Climate warming changes synchrony of plants and pollinators in Germany

Abstract

Climate warming changes the timing of many life-history events across the biosphere. When interacting organisms, such as plants and their pollinators, experience these changes differently, climate change may disrupt their interactions and ultimately affect the structure and stability of associated communities and ecosystems. However, so far there is little empirical data on the strength and consistency of such phenological mismatches. We used occurrence records from the Global Biodiversity Information Facility (GBIF) to examine trends in the phenologies of 1,274 plants and 88 associated insect pollinators (butterflies/moths, flies, bees, and beetles) in Germany since the 1960s.
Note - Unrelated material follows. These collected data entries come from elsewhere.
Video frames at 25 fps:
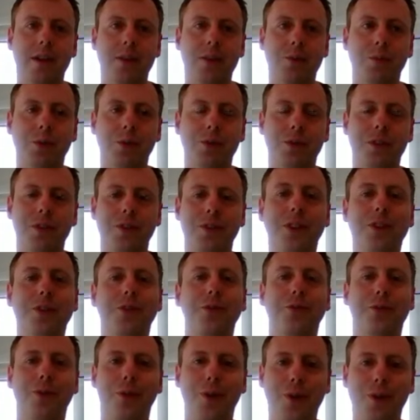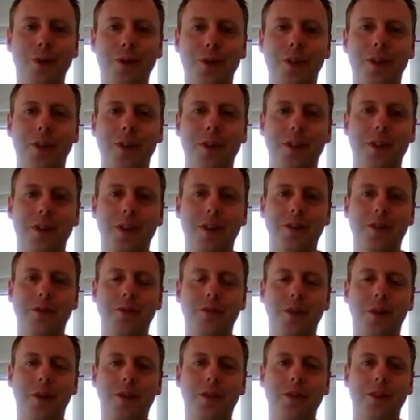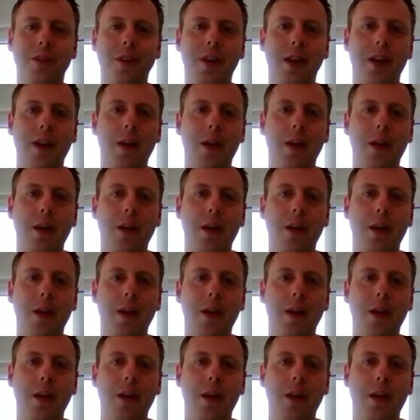almost a dictaphone device.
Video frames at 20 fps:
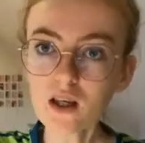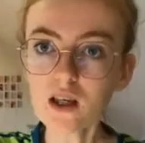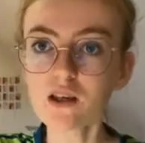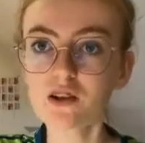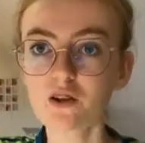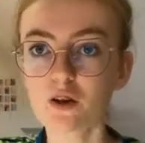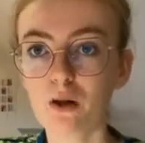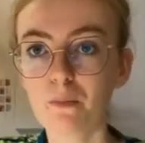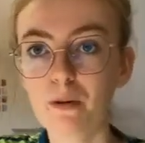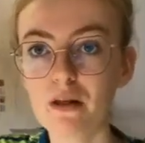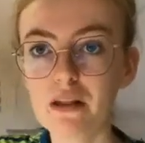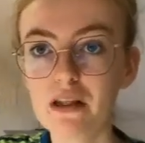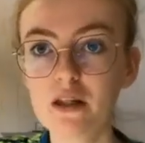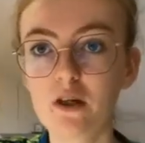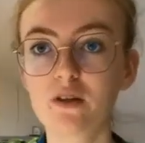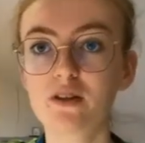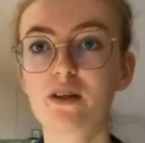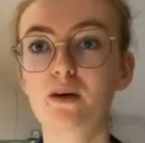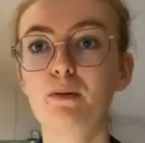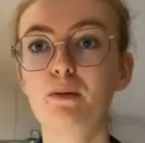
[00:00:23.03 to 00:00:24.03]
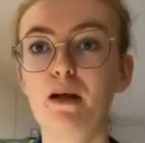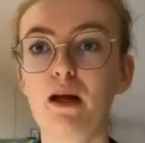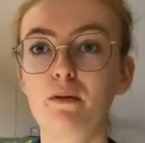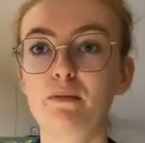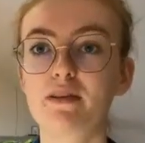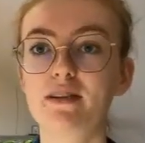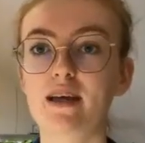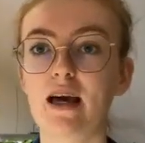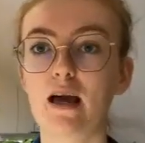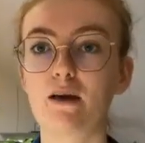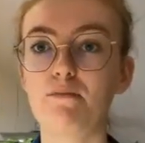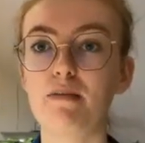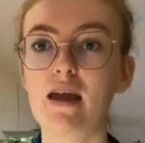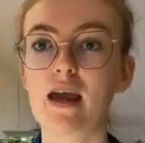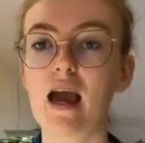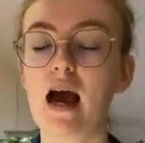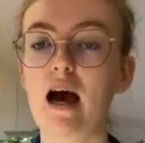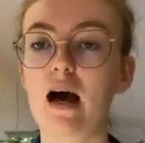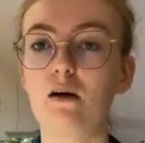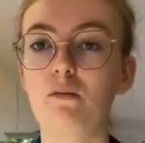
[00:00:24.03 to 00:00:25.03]
So I'll put the notes up here beside
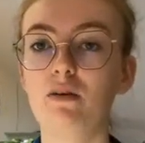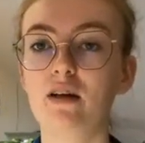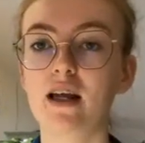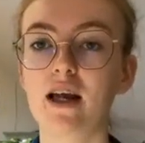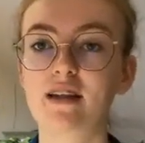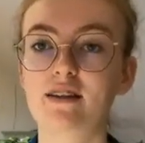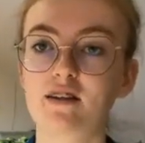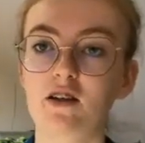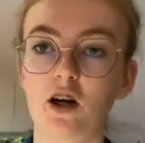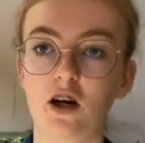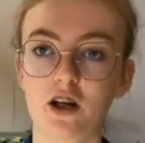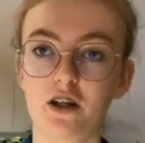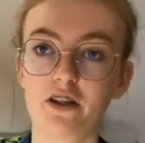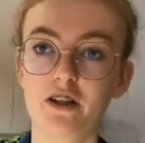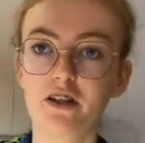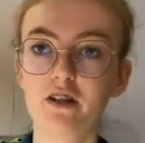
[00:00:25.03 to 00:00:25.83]
me and we'll get started.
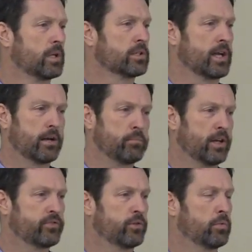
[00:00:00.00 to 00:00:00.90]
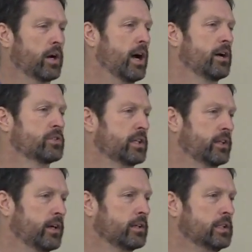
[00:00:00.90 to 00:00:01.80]
It's not a place for
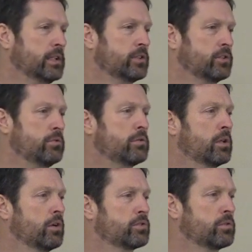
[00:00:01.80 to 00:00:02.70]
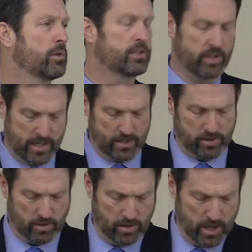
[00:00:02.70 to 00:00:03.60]
warehousing there. It's too close to
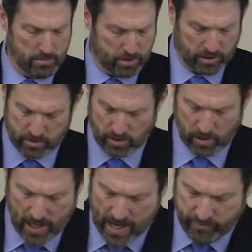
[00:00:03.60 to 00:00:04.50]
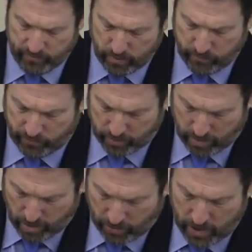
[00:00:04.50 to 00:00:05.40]
residential, but there's a lot of room for
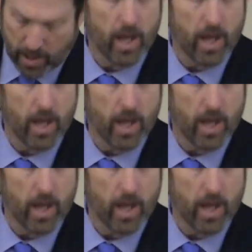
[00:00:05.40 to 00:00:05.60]
growth.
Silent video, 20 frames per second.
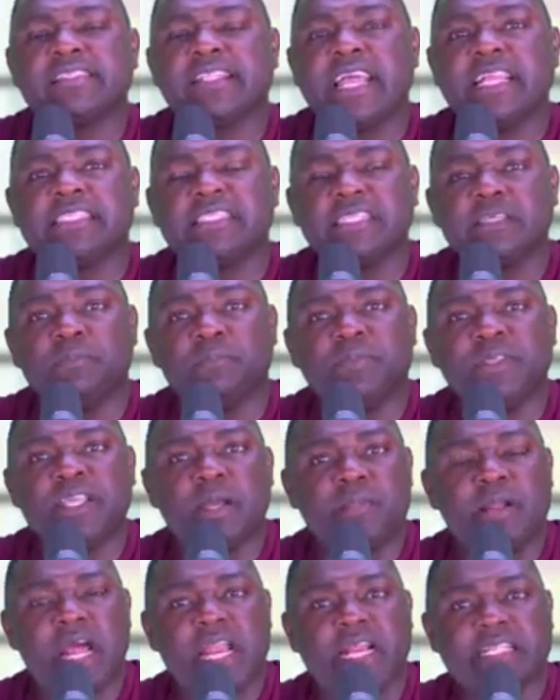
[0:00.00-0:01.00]

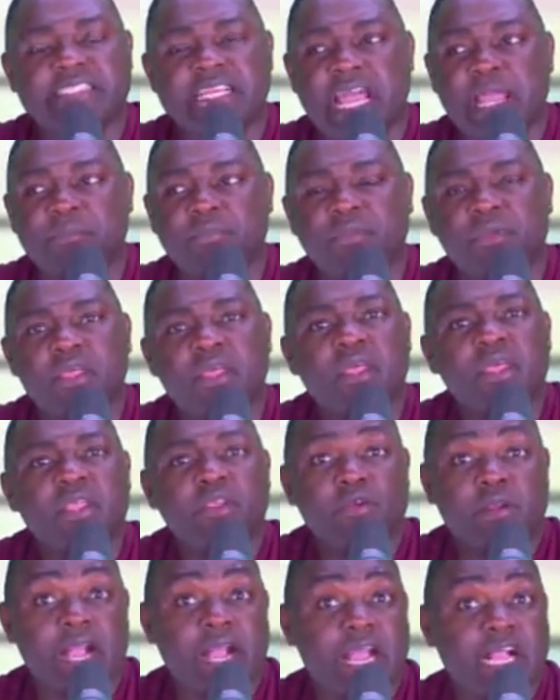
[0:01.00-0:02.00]

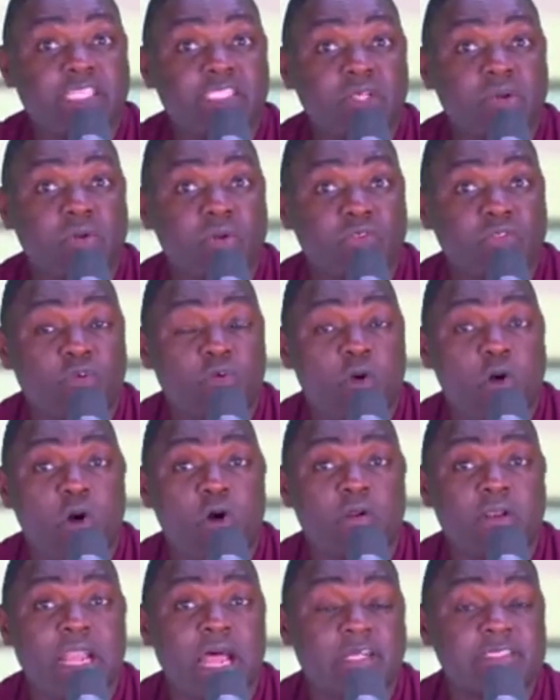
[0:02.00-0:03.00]

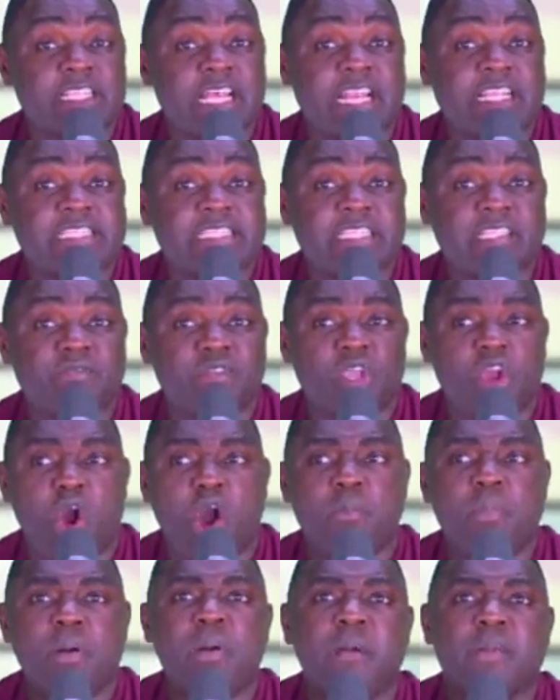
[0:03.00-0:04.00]
6:30 p.m.
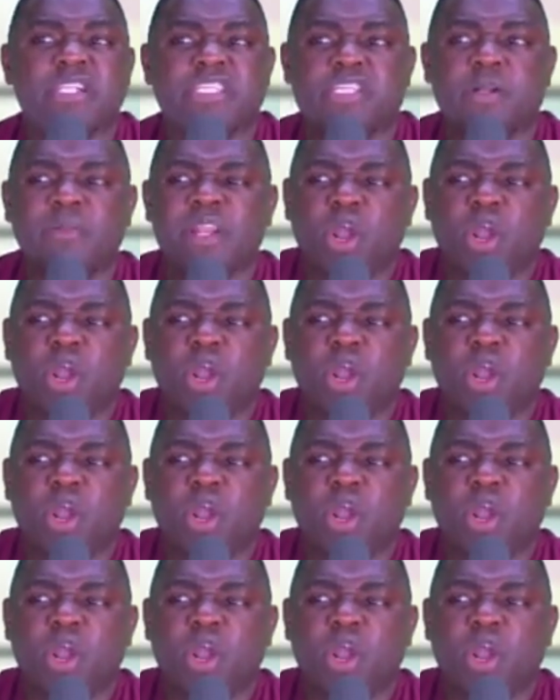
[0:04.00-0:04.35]
Ghana time.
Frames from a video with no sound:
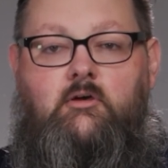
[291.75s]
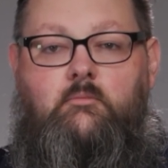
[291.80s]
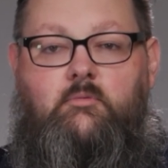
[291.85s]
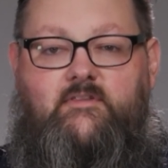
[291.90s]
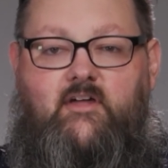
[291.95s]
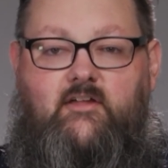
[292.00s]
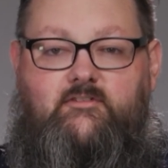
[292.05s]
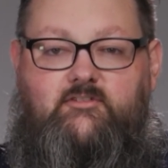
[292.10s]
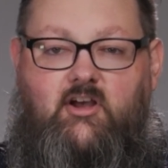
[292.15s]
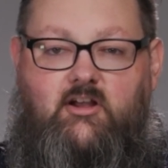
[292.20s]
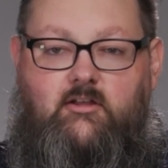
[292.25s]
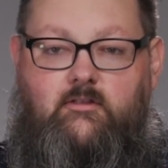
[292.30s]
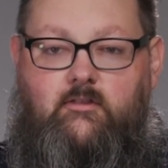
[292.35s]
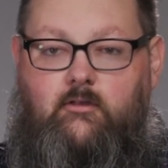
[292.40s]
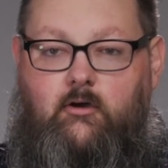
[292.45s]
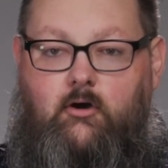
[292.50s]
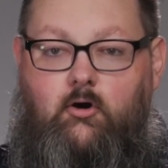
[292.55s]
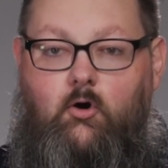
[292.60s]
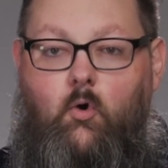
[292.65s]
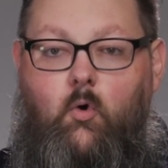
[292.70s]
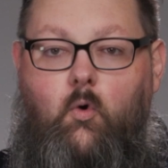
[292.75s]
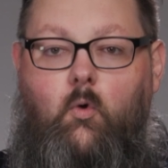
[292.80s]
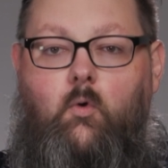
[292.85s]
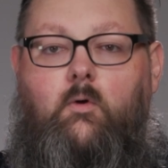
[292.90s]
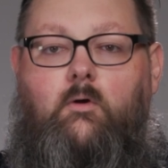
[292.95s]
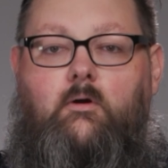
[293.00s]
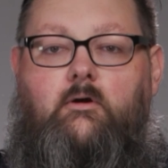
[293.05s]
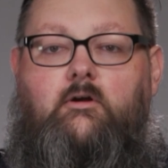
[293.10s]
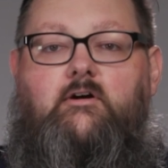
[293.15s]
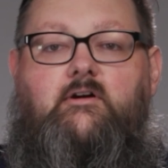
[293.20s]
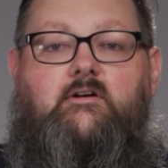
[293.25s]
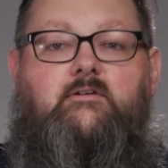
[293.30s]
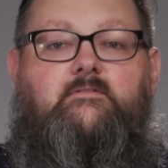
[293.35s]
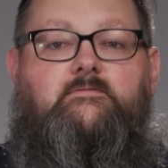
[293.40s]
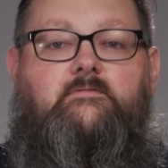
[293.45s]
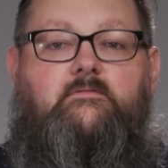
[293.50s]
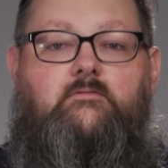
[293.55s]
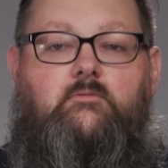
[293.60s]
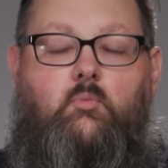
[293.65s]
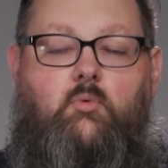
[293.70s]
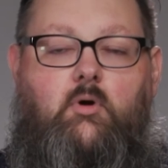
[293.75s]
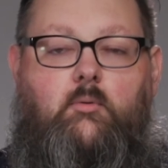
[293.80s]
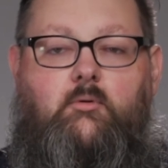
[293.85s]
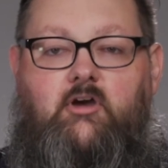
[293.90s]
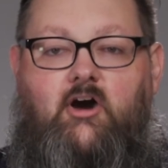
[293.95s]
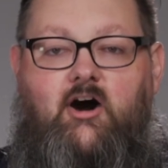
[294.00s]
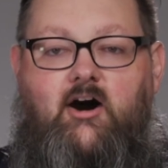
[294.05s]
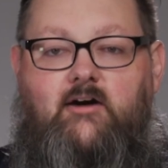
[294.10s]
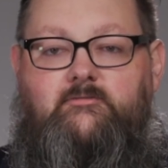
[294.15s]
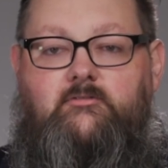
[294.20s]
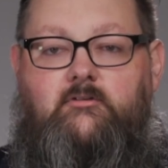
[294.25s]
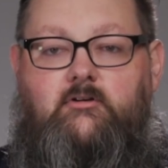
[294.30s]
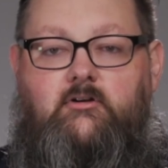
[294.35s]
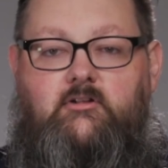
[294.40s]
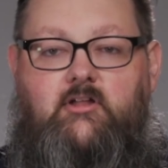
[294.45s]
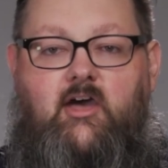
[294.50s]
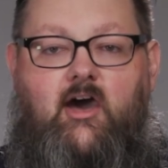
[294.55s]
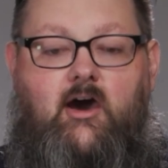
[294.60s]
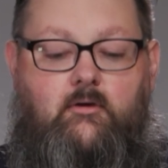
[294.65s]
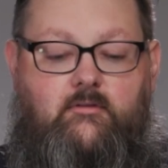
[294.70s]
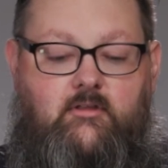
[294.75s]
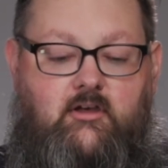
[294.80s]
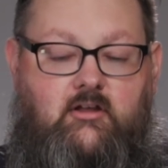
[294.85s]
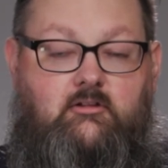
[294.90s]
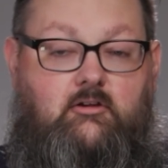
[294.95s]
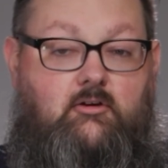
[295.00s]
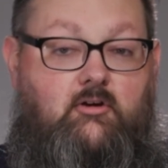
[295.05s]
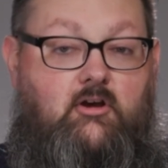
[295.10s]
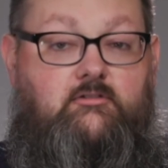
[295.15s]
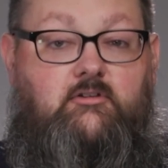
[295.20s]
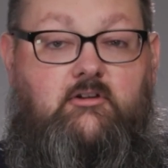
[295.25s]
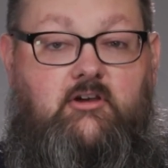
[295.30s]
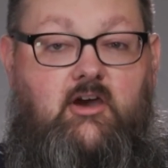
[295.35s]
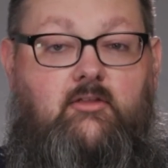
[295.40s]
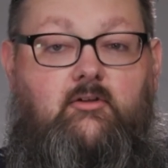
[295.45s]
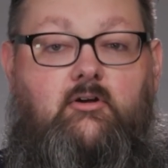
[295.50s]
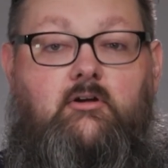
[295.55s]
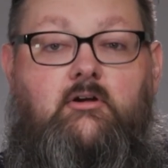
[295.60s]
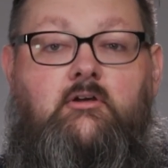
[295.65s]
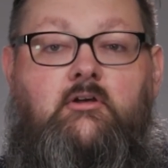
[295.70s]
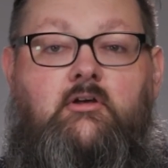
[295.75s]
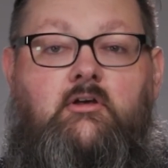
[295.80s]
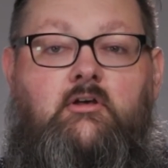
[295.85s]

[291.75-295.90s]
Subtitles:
But that's kind of the core of what we offer and how they integrate together.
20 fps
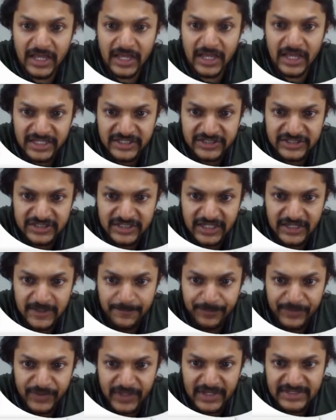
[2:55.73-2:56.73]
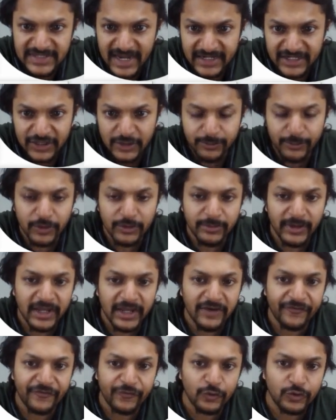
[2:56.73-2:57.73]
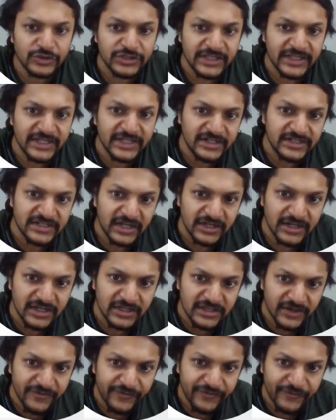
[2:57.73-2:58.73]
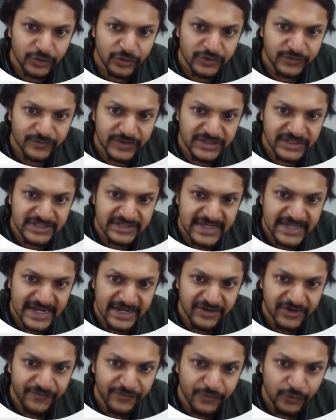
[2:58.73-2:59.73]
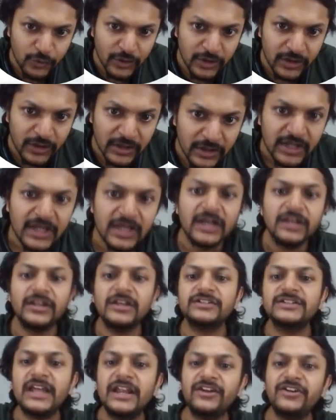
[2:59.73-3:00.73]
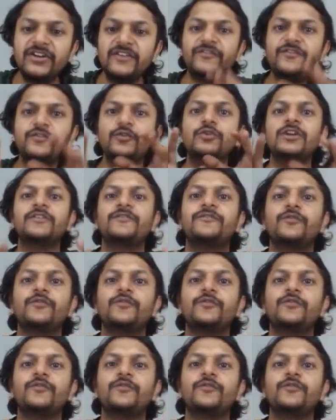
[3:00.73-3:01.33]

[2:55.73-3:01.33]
this is acted upon by a force, and there is another force which is centrifugal. The centrifugal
We found strong and consistent phenological advances in plants (on average -4.5 days per decade), but differences in the extent of shifts among pollinator groups (-3.2 and +2.0 days per decade for butterflies and moths, and beetles, respectively). The observed temporal trends in plant and insect phenologies were generally associated with interannual temperature variation (plants: -7.6 days, butterflies and moths: -4.4 days, beetles: +1.4 days per +1°C), and thus likely driven by climate change. In plants, phenological advancement did not depend on their level of pollinator dependence. When examining the temporal co-occurrence of 1,797 plant-pollinator pairs over the decades from 1980 onwards, the temporal trends in their synchrony again strongly depended on the pollinator group: while the synchrony of plant-butterfly interactions remained unchanged during the last decades, interactions with bees and hoverflies tended to become more synchronized, mainly because the phenology of plants responded more strongly to climate change and plants caught up with these pollinators. Still, if the observed trends continue, then these interactions are expected to become more asynchronous again in the future. Our study demonstrates that climate change affects the phenologies of different interacting groups of organisms, and that this also influences their synchrony, with potential far-reaching ecological consequences.